Start of Block

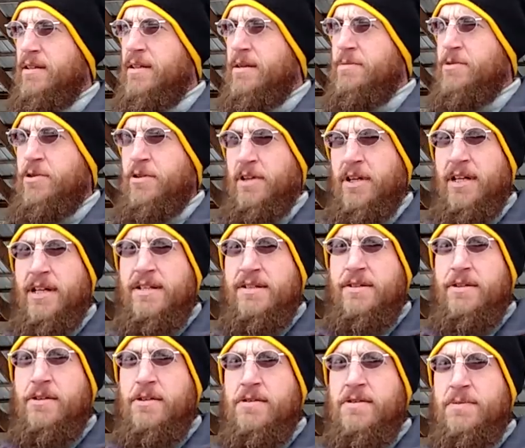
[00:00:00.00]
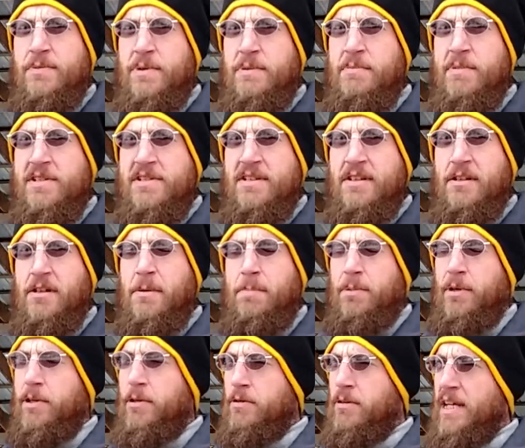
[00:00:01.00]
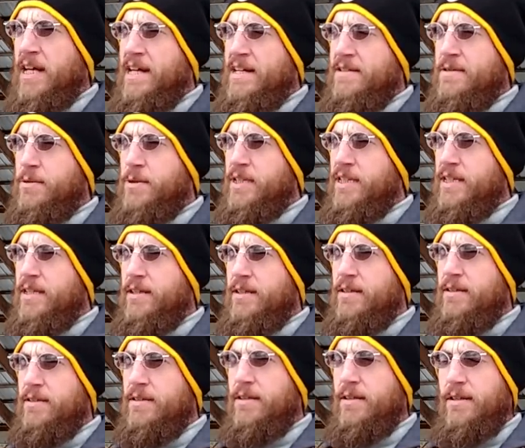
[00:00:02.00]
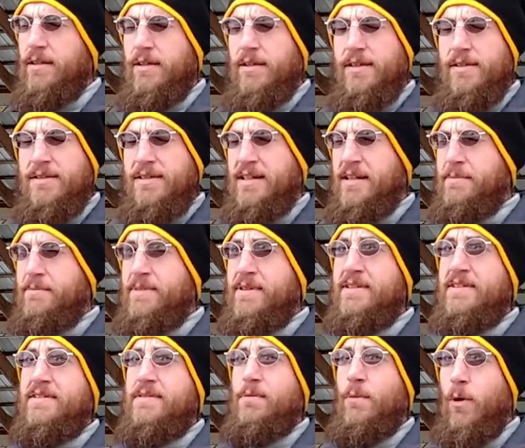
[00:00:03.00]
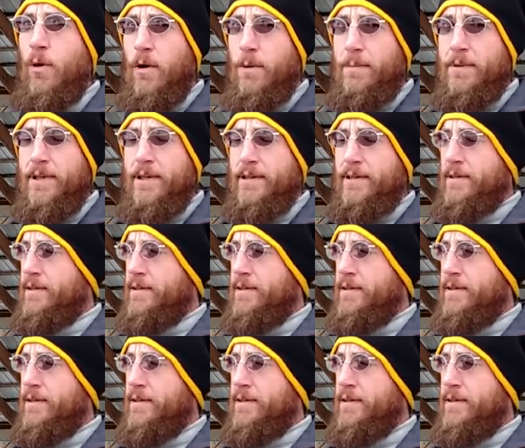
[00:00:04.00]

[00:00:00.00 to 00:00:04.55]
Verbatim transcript: I'm sure you guys noticed we missed an upload last week because I've been swamped.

End of Block

What you give back should be exactly the lines from the line holding "[00:00:02.00]" through the final line of the material, both ends included, and please leave out the pictures.

[00:00:02.00]
[00:00:03.00]
[00:00:04.00]

[00:00:00.00 to 00:00:04.55]
Verbatim transcript: I'm sure you guys noticed we missed an upload last week because I've been swamped.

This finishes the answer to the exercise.